From the time of their importation, the goods were, pursuant to s 30(1) of the Customs Act, subject to the control of customs until delivered into home consumption in accordance with an authority to deal under s 71B of the Customs Act. There was, I think, some misapprehension in the submissions presented on behalf of Goben as to the nature of the control of customs. Customs does not enter into possession, custody or control of the goods, as those words are understood in ordinary parlance. That is clear enough from the definition of "owner" which appears in s 4(1) of the Customs Act and which reads:
"Owner" in respect of goods includes any person (other than an officer of Customs) being or holding himself out to be the owner, importer, exporter, consignee, agent or person possessed of, or beneficially interested in, or having any control of, or power of disposition over the goods.
The Customs Act places no restriction upon the dealings which may take place with respect to goods which are in customs' control. The property in the goods may pass. Rights to possession, custody or control may pass. The Customs Act requires, however, that until the goods are delivered into home consumption in accordance with an authority to deal or under s 71B or under certain other permissions, the goods must be placed in a licensed warehouse and may not be moved without the authority of customs. The Customs Act directs its attention to ensuring that goods which are imported for home consumption are not released until duty has been paid thereon, or the payment has been properly secured, and that goods which are prohibited imports do not find their way into home consumption.
Wollaston on Customs Law (1904), p 21 described the concept "the control of Customs" in s 30 of the Customs Act, as follows:
This term [a new and comprehensive one used throughout this Act to express the rights of the customs in regard to goods] is not limited to the actual control or possession of the goods.
All goods which have not been duly or formally passed through the customs, or in regard to which all prescribed formalities have not been complied with, are subject to the control of the customs, even though not in the hands of the latter, and though in the actual possession or custody of others. Goods which have been illegally landed or removed, are still under such control in the sense of this Act.

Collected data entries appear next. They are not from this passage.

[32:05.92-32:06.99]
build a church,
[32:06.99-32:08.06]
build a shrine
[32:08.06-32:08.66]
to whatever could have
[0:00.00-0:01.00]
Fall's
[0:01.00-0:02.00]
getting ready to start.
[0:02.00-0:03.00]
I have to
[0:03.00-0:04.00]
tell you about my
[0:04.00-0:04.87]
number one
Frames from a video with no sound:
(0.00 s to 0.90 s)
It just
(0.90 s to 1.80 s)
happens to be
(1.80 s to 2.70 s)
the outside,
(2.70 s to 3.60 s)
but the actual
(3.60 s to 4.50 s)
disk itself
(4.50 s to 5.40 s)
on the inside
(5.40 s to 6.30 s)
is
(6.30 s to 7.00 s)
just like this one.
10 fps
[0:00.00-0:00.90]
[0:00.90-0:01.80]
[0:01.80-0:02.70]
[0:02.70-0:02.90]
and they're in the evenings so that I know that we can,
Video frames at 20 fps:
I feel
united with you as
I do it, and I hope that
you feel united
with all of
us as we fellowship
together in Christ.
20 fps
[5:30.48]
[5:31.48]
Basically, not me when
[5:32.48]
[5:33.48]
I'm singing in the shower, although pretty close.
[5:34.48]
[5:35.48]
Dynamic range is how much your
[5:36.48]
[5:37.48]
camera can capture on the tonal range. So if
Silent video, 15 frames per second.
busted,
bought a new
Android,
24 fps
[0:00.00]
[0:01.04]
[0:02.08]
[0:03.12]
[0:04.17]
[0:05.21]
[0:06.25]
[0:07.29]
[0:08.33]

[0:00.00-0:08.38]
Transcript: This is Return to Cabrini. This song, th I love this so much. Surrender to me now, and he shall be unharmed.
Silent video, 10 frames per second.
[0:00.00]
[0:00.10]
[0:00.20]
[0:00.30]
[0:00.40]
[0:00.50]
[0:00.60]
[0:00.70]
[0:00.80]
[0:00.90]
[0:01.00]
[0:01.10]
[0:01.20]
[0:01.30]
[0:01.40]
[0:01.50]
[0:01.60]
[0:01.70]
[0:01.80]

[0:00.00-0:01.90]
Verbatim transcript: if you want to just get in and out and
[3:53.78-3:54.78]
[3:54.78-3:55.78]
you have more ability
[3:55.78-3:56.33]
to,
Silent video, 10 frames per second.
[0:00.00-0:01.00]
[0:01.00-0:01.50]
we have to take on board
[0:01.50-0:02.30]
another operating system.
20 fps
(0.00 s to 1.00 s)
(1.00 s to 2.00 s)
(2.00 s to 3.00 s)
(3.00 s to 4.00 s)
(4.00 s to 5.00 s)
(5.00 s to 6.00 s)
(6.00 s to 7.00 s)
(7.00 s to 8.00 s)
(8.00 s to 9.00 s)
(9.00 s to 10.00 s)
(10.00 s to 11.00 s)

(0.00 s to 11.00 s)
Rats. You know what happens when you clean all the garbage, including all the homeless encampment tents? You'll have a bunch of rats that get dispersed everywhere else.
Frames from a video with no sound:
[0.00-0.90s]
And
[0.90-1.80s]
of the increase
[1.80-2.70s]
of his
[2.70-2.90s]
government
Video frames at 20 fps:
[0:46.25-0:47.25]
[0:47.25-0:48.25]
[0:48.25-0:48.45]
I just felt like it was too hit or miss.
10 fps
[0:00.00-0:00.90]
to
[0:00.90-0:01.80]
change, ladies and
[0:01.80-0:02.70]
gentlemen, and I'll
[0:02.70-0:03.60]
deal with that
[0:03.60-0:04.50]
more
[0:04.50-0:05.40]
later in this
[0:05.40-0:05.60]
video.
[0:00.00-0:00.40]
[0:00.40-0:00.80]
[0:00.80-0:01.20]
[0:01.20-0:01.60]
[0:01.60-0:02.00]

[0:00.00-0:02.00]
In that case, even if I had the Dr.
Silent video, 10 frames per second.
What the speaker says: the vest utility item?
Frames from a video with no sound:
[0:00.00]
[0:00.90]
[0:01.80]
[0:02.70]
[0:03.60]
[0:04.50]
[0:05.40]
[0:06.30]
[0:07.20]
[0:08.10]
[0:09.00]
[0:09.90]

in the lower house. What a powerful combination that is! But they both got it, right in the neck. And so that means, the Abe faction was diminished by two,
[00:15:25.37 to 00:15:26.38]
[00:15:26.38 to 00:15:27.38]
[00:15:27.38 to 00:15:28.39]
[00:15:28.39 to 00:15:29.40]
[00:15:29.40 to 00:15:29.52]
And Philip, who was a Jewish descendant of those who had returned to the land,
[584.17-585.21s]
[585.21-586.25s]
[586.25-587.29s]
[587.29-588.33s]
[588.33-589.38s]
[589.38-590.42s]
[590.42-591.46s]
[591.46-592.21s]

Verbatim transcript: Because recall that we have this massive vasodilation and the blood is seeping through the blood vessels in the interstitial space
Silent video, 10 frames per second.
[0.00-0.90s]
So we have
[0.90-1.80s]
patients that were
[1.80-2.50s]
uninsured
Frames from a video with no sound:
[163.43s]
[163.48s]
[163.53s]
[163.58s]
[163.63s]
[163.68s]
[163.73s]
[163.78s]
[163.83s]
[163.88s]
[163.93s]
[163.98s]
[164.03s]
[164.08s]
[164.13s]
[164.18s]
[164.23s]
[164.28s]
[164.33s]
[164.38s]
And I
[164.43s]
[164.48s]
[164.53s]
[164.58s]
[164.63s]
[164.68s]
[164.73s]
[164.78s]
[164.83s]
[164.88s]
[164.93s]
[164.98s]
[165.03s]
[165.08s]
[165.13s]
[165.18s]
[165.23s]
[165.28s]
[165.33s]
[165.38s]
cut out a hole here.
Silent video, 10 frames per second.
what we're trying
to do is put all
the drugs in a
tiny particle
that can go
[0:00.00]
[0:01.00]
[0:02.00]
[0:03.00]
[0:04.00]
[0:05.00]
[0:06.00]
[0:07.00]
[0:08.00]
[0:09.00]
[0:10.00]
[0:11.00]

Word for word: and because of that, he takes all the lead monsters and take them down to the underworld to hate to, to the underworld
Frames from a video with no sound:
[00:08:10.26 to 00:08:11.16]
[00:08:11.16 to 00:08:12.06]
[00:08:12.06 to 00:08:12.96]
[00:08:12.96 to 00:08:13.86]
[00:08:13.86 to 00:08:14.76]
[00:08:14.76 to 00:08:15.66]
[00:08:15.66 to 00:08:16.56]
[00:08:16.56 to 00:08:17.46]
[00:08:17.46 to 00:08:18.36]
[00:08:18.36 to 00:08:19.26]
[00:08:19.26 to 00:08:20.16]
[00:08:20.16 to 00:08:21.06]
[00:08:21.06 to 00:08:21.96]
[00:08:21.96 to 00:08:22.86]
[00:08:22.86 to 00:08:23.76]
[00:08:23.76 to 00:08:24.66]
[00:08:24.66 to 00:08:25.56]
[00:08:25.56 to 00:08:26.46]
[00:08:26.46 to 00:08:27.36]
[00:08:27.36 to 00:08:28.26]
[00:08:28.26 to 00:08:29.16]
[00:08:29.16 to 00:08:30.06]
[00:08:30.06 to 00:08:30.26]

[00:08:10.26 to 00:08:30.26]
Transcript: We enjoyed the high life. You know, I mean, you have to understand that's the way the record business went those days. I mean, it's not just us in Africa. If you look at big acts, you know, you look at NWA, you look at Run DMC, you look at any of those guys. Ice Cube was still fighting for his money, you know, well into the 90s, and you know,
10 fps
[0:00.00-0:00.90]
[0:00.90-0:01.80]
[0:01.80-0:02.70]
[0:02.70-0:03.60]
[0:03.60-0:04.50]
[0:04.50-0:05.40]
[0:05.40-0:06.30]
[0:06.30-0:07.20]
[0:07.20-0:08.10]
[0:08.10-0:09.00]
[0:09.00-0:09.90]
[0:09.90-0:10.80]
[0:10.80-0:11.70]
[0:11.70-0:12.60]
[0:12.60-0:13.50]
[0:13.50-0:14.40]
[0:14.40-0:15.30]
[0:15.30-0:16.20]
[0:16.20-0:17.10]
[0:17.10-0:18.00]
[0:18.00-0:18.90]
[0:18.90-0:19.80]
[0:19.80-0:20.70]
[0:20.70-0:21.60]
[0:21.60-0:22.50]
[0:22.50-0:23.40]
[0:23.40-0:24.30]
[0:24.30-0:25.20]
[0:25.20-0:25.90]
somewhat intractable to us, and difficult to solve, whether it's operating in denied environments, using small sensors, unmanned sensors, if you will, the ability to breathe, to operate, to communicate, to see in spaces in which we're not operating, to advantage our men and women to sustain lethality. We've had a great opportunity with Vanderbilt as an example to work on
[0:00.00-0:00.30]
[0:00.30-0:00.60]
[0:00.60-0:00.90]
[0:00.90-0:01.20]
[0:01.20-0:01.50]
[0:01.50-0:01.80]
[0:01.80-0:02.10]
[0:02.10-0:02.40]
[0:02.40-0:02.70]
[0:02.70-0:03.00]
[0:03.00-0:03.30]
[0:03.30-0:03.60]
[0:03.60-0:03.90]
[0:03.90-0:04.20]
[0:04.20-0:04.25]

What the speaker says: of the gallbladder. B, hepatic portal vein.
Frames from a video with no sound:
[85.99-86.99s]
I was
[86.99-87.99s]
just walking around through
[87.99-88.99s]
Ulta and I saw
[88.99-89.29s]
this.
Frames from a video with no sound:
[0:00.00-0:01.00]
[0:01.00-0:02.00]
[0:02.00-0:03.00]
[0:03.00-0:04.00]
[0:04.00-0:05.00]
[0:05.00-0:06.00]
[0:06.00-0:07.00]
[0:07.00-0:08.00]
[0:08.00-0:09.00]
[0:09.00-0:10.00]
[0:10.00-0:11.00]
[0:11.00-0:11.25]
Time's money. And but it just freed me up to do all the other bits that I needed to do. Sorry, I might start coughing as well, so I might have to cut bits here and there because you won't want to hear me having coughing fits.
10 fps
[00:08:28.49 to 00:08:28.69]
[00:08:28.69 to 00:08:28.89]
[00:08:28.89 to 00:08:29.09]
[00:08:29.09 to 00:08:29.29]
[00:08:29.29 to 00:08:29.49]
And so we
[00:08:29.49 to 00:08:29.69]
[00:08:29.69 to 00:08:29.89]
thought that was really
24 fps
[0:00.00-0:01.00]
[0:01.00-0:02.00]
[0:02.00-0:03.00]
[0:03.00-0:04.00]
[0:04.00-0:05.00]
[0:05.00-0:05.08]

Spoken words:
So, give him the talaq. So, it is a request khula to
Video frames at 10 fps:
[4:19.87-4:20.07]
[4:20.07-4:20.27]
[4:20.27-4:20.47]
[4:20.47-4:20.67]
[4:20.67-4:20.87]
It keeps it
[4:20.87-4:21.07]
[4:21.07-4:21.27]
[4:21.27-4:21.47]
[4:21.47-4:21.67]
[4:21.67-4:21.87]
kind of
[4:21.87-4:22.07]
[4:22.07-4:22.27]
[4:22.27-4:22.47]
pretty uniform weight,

In Kitano v Commonwealth (1973) 47 ALJR 757 at 763-4, Mason J similarly commented:
Goods subject to the control of customs are not as such in the possession of the customs (see s 35A). The provisions of the Act which spell out what is involved in the control of the customs include those giving the customs a right of examination (s 32, 49(3)), forbidding any movement, alteration or interference except by authority of a customs officer (s 33), requiring for the purpose of securing the due importation of goods that they be entered and unshipped (s 49(3)), and making elaborate provisions for ensuring that the unshipping is subject to adequate safeguards for the revenue (s 36 -41, 68 -77) (Collector of Customs (Vic) v Wilh Wilhelmsen Agency Pty Ltd (1956) 102 CLR 147 at 156 per Kitto J).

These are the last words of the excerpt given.